* **Extracted data**
--------

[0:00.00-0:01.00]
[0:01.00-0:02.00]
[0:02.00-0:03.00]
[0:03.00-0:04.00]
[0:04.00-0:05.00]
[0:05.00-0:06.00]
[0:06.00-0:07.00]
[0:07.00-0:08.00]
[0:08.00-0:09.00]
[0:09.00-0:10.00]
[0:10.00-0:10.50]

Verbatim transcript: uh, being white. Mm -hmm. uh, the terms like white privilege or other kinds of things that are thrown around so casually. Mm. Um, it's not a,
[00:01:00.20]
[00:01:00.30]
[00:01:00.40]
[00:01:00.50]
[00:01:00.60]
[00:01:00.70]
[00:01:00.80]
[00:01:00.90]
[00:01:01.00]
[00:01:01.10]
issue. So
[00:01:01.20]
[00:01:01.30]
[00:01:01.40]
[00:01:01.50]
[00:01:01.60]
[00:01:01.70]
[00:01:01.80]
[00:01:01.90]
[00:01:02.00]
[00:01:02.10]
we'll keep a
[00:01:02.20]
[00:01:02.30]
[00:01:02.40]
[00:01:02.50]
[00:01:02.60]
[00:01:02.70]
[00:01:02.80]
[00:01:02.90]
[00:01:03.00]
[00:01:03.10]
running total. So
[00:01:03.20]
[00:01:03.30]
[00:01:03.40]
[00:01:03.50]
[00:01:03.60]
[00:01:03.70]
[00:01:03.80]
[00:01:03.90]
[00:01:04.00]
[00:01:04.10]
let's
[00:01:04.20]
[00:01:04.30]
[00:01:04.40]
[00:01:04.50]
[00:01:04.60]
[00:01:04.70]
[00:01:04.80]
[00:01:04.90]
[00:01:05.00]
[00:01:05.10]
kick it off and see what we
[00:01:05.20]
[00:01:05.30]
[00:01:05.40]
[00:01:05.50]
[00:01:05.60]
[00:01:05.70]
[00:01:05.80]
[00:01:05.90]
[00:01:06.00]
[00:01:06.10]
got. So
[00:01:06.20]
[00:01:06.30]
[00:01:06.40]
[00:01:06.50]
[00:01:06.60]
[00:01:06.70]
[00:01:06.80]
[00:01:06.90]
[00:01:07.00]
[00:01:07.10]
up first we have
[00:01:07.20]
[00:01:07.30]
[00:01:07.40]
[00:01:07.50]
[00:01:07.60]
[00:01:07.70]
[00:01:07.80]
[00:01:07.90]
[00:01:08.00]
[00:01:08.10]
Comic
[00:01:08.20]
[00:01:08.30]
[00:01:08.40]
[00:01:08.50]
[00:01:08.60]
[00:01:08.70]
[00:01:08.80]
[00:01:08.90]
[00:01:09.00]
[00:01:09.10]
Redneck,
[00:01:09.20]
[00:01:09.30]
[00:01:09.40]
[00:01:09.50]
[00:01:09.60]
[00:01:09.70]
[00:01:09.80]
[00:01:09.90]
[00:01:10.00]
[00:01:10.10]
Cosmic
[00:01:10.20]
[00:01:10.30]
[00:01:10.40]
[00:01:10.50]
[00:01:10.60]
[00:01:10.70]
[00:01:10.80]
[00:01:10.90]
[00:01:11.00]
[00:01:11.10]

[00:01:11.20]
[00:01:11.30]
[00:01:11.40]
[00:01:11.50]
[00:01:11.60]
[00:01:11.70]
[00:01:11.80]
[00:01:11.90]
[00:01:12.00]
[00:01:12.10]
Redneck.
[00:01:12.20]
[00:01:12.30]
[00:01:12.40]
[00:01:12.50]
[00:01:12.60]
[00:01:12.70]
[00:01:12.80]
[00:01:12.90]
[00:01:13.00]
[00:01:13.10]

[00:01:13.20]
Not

--------

Quote the data above from the line containing "[00:01:01.40]" to the line containing "[00:01:03.50]", inclusive, and stop.

* **Answer to the problem**
[00:01:01.40]
[00:01:01.50]
[00:01:01.60]
[00:01:01.70]
[00:01:01.80]
[00:01:01.90]
[00:01:02.00]
[00:01:02.10]
we'll keep a
[00:01:02.20]
[00:01:02.30]
[00:01:02.40]
[00:01:02.50]
[00:01:02.60]
[00:01:02.70]
[00:01:02.80]
[00:01:02.90]
[00:01:03.00]
[00:01:03.10]
running total. So
[00:01:03.20]
[00:01:03.30]
[00:01:03.40]
[00:01:03.50]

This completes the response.